## Required action
Output every entry below word for word, minus the images.

________________________

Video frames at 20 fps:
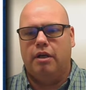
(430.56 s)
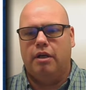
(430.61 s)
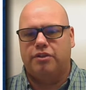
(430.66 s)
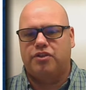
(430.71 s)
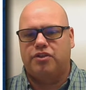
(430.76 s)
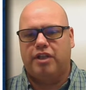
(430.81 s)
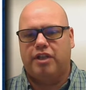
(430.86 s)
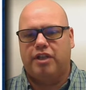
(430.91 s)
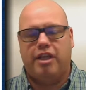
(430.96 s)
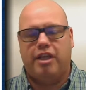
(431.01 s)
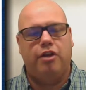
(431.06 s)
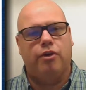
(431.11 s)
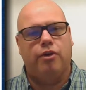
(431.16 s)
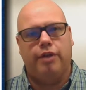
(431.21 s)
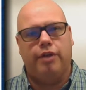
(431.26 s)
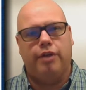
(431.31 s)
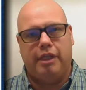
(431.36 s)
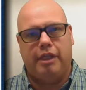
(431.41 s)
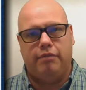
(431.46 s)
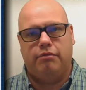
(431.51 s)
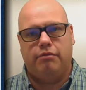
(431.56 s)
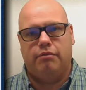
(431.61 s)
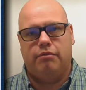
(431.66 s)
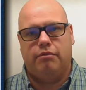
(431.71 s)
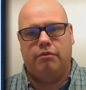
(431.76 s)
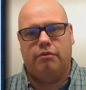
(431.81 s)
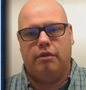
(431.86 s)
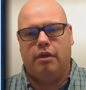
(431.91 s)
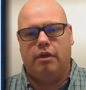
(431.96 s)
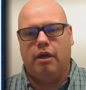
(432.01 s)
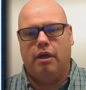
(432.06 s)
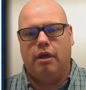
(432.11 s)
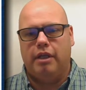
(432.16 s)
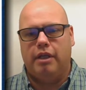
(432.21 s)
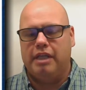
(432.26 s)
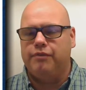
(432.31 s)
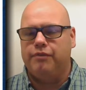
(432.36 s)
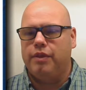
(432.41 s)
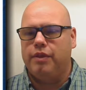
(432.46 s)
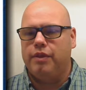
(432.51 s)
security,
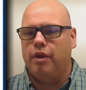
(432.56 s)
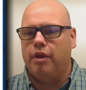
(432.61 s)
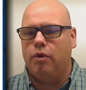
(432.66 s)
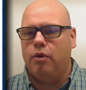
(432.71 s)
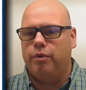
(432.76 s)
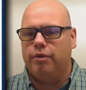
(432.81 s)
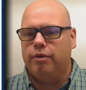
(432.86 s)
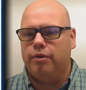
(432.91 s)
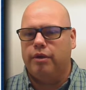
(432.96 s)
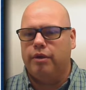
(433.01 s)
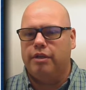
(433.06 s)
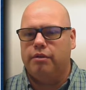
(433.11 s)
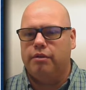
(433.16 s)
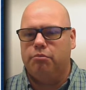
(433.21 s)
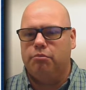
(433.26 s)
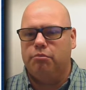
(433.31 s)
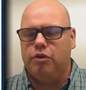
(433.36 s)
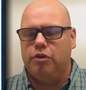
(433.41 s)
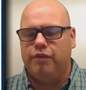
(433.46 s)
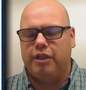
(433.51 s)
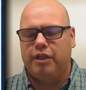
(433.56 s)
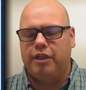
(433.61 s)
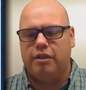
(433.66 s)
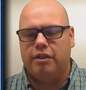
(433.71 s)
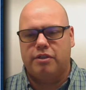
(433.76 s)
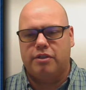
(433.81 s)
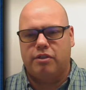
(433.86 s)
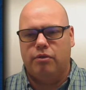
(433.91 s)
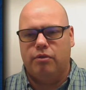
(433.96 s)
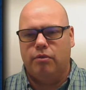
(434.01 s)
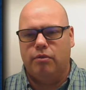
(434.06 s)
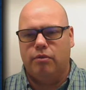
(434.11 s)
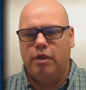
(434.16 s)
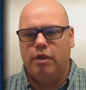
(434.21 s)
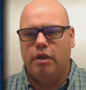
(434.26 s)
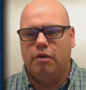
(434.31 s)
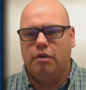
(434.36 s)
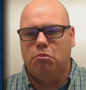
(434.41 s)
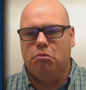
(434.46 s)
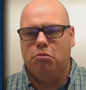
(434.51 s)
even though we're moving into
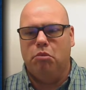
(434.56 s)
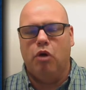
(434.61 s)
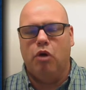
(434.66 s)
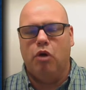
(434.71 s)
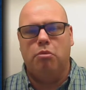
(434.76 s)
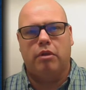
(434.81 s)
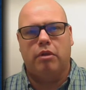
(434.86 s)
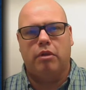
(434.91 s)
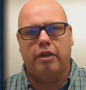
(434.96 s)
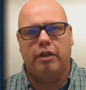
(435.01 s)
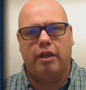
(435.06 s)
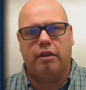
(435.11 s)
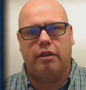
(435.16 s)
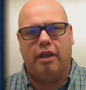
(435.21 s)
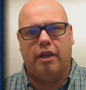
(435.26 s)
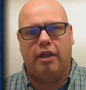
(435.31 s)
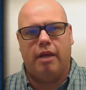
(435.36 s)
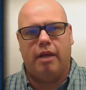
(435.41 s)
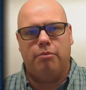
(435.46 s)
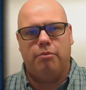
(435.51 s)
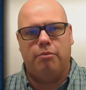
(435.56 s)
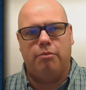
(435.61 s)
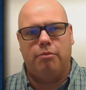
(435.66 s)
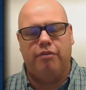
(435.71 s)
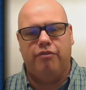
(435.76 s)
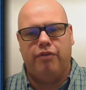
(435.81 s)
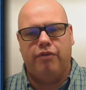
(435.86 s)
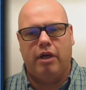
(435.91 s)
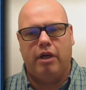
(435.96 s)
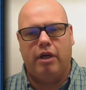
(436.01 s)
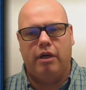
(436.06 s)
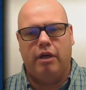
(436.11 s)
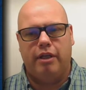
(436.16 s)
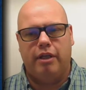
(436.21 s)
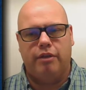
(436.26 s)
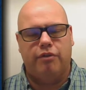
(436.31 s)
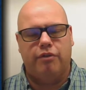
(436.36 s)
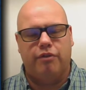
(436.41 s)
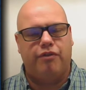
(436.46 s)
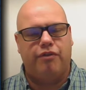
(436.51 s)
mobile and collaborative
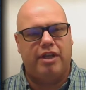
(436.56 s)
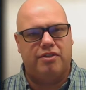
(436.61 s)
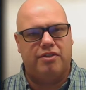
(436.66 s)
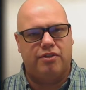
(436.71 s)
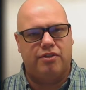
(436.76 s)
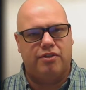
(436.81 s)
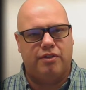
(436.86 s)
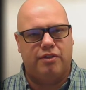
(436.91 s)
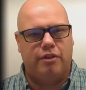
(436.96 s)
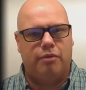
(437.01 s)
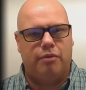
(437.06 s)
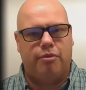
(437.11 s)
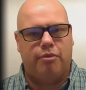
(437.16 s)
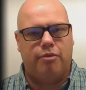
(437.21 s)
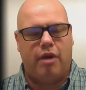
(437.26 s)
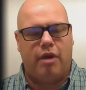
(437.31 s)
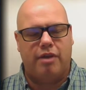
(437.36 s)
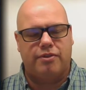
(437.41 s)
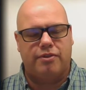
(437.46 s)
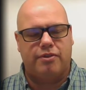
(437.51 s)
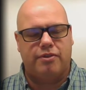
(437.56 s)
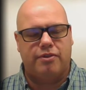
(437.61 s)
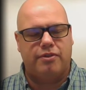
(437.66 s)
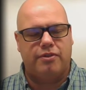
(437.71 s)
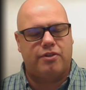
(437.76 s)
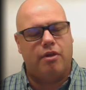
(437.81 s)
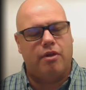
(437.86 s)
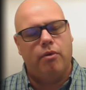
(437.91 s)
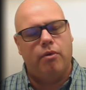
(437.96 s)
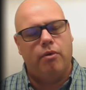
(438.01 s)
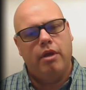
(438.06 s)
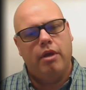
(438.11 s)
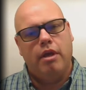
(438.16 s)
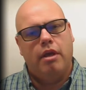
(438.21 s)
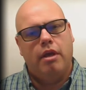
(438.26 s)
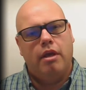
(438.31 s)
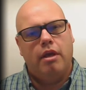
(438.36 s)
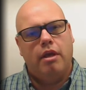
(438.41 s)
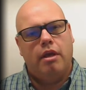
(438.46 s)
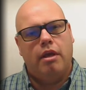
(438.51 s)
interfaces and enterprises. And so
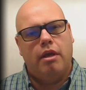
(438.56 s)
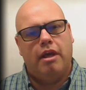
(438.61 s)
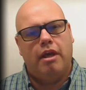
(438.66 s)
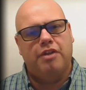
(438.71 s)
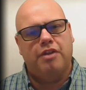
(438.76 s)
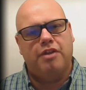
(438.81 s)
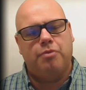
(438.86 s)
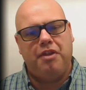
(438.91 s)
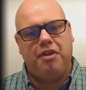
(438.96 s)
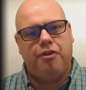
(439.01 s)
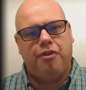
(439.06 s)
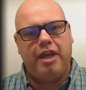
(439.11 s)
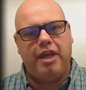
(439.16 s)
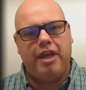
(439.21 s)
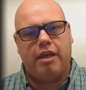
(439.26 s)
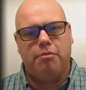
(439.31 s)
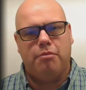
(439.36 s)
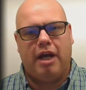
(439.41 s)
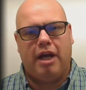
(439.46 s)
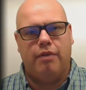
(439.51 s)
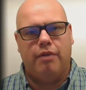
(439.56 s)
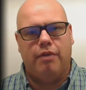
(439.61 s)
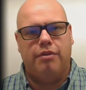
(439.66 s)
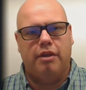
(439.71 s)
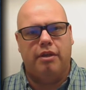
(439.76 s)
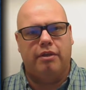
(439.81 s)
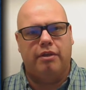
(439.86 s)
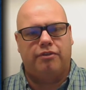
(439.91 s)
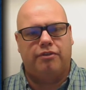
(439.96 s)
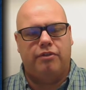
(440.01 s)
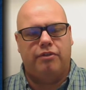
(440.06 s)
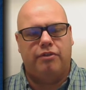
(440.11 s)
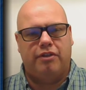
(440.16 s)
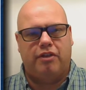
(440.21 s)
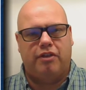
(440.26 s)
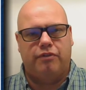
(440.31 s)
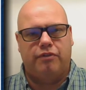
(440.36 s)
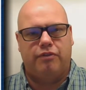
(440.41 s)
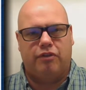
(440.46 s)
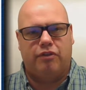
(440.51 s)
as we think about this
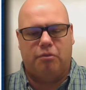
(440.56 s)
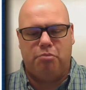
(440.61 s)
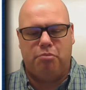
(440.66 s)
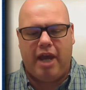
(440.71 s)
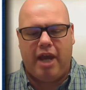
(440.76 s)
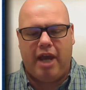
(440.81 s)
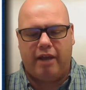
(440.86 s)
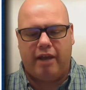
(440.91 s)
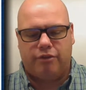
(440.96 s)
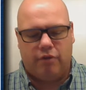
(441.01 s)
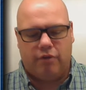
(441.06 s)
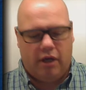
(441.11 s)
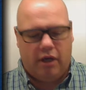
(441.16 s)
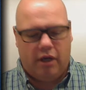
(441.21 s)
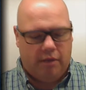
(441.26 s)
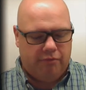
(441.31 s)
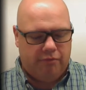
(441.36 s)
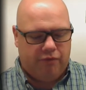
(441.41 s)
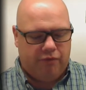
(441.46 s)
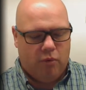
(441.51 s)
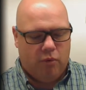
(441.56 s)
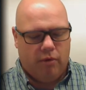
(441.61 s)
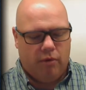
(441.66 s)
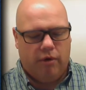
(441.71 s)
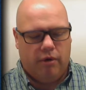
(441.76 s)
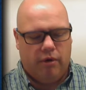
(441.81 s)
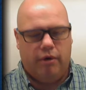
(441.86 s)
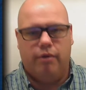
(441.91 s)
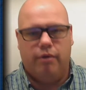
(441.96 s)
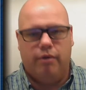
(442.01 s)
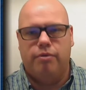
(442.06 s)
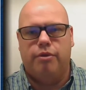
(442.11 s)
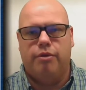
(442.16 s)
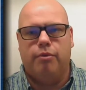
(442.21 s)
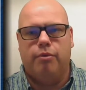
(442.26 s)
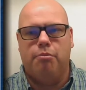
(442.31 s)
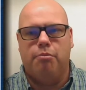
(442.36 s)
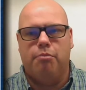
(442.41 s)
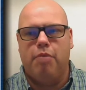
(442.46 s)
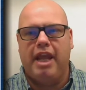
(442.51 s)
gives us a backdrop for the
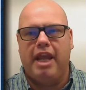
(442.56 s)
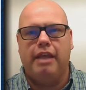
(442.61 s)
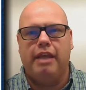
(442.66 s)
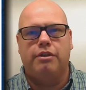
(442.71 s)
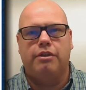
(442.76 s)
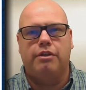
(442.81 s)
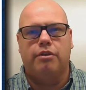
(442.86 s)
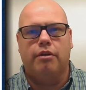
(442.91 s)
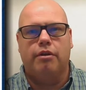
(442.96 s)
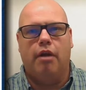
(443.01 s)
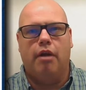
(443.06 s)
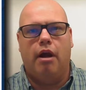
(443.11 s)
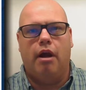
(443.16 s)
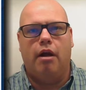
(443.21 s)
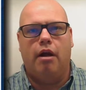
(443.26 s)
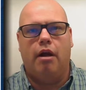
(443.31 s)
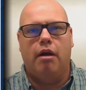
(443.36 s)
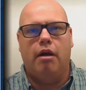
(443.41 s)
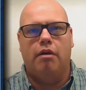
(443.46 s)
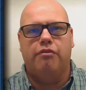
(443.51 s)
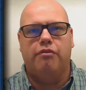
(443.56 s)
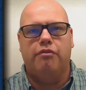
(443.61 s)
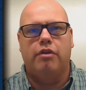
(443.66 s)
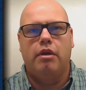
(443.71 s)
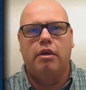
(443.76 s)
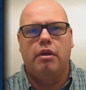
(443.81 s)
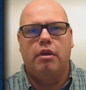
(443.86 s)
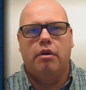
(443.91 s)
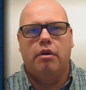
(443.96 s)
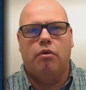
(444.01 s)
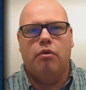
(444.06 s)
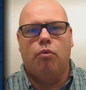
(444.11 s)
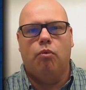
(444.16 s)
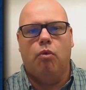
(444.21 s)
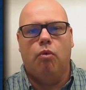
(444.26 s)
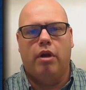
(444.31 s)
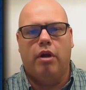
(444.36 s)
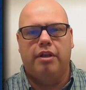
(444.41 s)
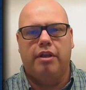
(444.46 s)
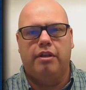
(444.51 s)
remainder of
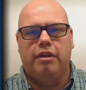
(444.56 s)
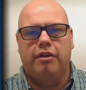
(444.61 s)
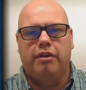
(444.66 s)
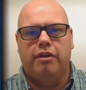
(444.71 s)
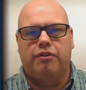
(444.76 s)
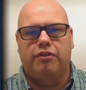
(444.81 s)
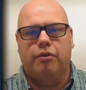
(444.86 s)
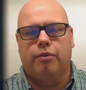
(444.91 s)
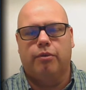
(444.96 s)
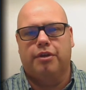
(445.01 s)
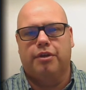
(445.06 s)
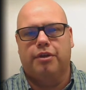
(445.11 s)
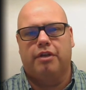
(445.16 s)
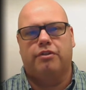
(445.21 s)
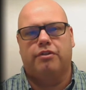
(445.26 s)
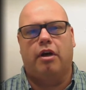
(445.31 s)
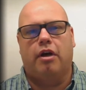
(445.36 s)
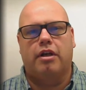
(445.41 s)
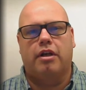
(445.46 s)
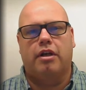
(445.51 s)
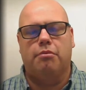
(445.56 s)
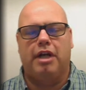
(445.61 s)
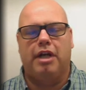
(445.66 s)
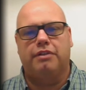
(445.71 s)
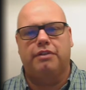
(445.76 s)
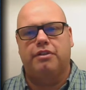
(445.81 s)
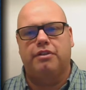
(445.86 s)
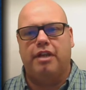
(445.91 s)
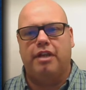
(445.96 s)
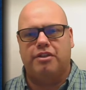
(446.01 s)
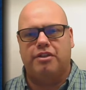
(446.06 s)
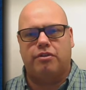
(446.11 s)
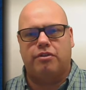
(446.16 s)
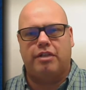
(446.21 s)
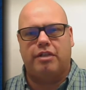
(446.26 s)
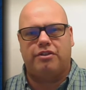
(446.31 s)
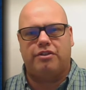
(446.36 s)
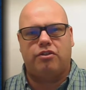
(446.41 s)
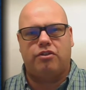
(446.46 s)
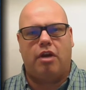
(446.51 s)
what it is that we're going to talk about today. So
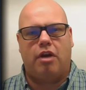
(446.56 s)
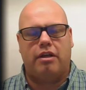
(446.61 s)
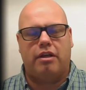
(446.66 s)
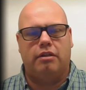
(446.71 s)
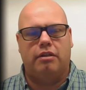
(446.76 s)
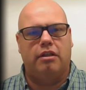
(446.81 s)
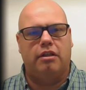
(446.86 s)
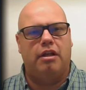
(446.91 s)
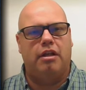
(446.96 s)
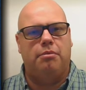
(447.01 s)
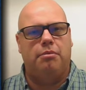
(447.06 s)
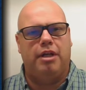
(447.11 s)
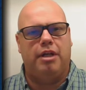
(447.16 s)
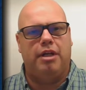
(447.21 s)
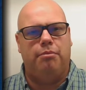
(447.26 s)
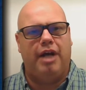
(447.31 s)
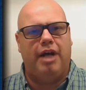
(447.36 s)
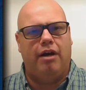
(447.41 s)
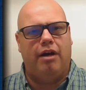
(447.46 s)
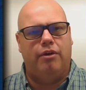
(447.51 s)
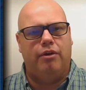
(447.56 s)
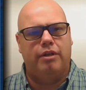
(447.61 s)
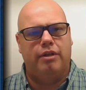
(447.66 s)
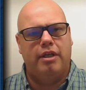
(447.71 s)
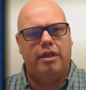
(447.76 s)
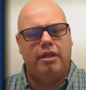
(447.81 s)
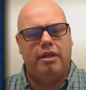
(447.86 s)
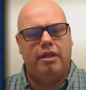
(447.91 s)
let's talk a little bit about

________________________

## Problem solution
Video frames at 20 fps:
(430.56 s)
(430.61 s)
(430.66 s)
(430.71 s)
(430.76 s)
(430.81 s)
(430.86 s)
(430.91 s)
(430.96 s)
(431.01 s)
(431.06 s)
(431.11 s)
(431.16 s)
(431.21 s)
(431.26 s)
(431.31 s)
(431.36 s)
(431.41 s)
(431.46 s)
(431.51 s)
(431.56 s)
(431.61 s)
(431.66 s)
(431.71 s)
(431.76 s)
(431.81 s)
(431.86 s)
(431.91 s)
(431.96 s)
(432.01 s)
(432.06 s)
(432.11 s)
(432.16 s)
(432.21 s)
(432.26 s)
(432.31 s)
(432.36 s)
(432.41 s)
(432.46 s)
(432.51 s)
security,
(432.56 s)
(432.61 s)
(432.66 s)
(432.71 s)
(432.76 s)
(432.81 s)
(432.86 s)
(432.91 s)
(432.96 s)
(433.01 s)
(433.06 s)
(433.11 s)
(433.16 s)
(433.21 s)
(433.26 s)
(433.31 s)
(433.36 s)
(433.41 s)
(433.46 s)
(433.51 s)
(433.56 s)
(433.61 s)
(433.66 s)
(433.71 s)
(433.76 s)
(433.81 s)
(433.86 s)
(433.91 s)
(433.96 s)
(434.01 s)
(434.06 s)
(434.11 s)
(434.16 s)
(434.21 s)
(434.26 s)
(434.31 s)
(434.36 s)
(434.41 s)
(434.46 s)
(434.51 s)
even though we're moving into
(434.56 s)
(434.61 s)
(434.66 s)
(434.71 s)
(434.76 s)
(434.81 s)
(434.86 s)
(434.91 s)
(434.96 s)
(435.01 s)
(435.06 s)
(435.11 s)
(435.16 s)
(435.21 s)
(435.26 s)
(435.31 s)
(435.36 s)
(435.41 s)
(435.46 s)
(435.51 s)
(435.56 s)
(435.61 s)
(435.66 s)
(435.71 s)
(435.76 s)
(435.81 s)
(435.86 s)
(435.91 s)
(435.96 s)
(436.01 s)
(436.06 s)
(436.11 s)
(436.16 s)
(436.21 s)
(436.26 s)
(436.31 s)
(436.36 s)
(436.41 s)
(436.46 s)
(436.51 s)
mobile and collaborative
(436.56 s)
(436.61 s)
(436.66 s)
(436.71 s)
(436.76 s)
(436.81 s)
(436.86 s)
(436.91 s)
(436.96 s)
(437.01 s)
(437.06 s)
(437.11 s)
(437.16 s)
(437.21 s)
(437.26 s)
(437.31 s)
(437.36 s)
(437.41 s)
(437.46 s)
(437.51 s)
(437.56 s)
(437.61 s)
(437.66 s)
(437.71 s)
(437.76 s)
(437.81 s)
(437.86 s)
(437.91 s)
(437.96 s)
(438.01 s)
(438.06 s)
(438.11 s)
(438.16 s)
(438.21 s)
(438.26 s)
(438.31 s)
(438.36 s)
(438.41 s)
(438.46 s)
(438.51 s)
interfaces and enterprises. And so
(438.56 s)
(438.61 s)
(438.66 s)
(438.71 s)
(438.76 s)
(438.81 s)
(438.86 s)
(438.91 s)
(438.96 s)
(439.01 s)
(439.06 s)
(439.11 s)
(439.16 s)
(439.21 s)
(439.26 s)
(439.31 s)
(439.36 s)
(439.41 s)
(439.46 s)
(439.51 s)
(439.56 s)
(439.61 s)
(439.66 s)
(439.71 s)
(439.76 s)
(439.81 s)
(439.86 s)
(439.91 s)
(439.96 s)
(440.01 s)
(440.06 s)
(440.11 s)
(440.16 s)
(440.21 s)
(440.26 s)
(440.31 s)
(440.36 s)
(440.41 s)
(440.46 s)
(440.51 s)
as we think about this
(440.56 s)
(440.61 s)
(440.66 s)
(440.71 s)
(440.76 s)
(440.81 s)
(440.86 s)
(440.91 s)
(440.96 s)
(441.01 s)
(441.06 s)
(441.11 s)
(441.16 s)
(441.21 s)
(441.26 s)
(441.31 s)
(441.36 s)
(441.41 s)
(441.46 s)
(441.51 s)
(441.56 s)
(441.61 s)
(441.66 s)
(441.71 s)
(441.76 s)
(441.81 s)
(441.86 s)
(441.91 s)
(441.96 s)
(442.01 s)
(442.06 s)
(442.11 s)
(442.16 s)
(442.21 s)
(442.26 s)
(442.31 s)
(442.36 s)
(442.41 s)
(442.46 s)
(442.51 s)
gives us a backdrop for the
(442.56 s)
(442.61 s)
(442.66 s)
(442.71 s)
(442.76 s)
(442.81 s)
(442.86 s)
(442.91 s)
(442.96 s)
(443.01 s)
(443.06 s)
(443.11 s)
(443.16 s)
(443.21 s)
(443.26 s)
(443.31 s)
(443.36 s)
(443.41 s)
(443.46 s)
(443.51 s)
(443.56 s)
(443.61 s)
(443.66 s)
(443.71 s)
(443.76 s)
(443.81 s)
(443.86 s)
(443.91 s)
(443.96 s)
(444.01 s)
(444.06 s)
(444.11 s)
(444.16 s)
(444.21 s)
(444.26 s)
(444.31 s)
(444.36 s)
(444.41 s)
(444.46 s)
(444.51 s)
remainder of
(444.56 s)
(444.61 s)
(444.66 s)
(444.71 s)
(444.76 s)
(444.81 s)
(444.86 s)
(444.91 s)
(444.96 s)
(445.01 s)
(445.06 s)
(445.11 s)
(445.16 s)
(445.21 s)
(445.26 s)
(445.31 s)
(445.36 s)
(445.41 s)
(445.46 s)
(445.51 s)
(445.56 s)
(445.61 s)
(445.66 s)
(445.71 s)
(445.76 s)
(445.81 s)
(445.86 s)
(445.91 s)
(445.96 s)
(446.01 s)
(446.06 s)
(446.11 s)
(446.16 s)
(446.21 s)
(446.26 s)
(446.31 s)
(446.36 s)
(446.41 s)
(446.46 s)
(446.51 s)
what it is that we're going to talk about today. So
(446.56 s)
(446.61 s)
(446.66 s)
(446.71 s)
(446.76 s)
(446.81 s)
(446.86 s)
(446.91 s)
(446.96 s)
(447.01 s)
(447.06 s)
(447.11 s)
(447.16 s)
(447.21 s)
(447.26 s)
(447.31 s)
(447.36 s)
(447.41 s)
(447.46 s)
(447.51 s)
(447.56 s)
(447.61 s)
(447.66 s)
(447.71 s)
(447.76 s)
(447.81 s)
(447.86 s)
(447.91 s)
let's talk a little bit about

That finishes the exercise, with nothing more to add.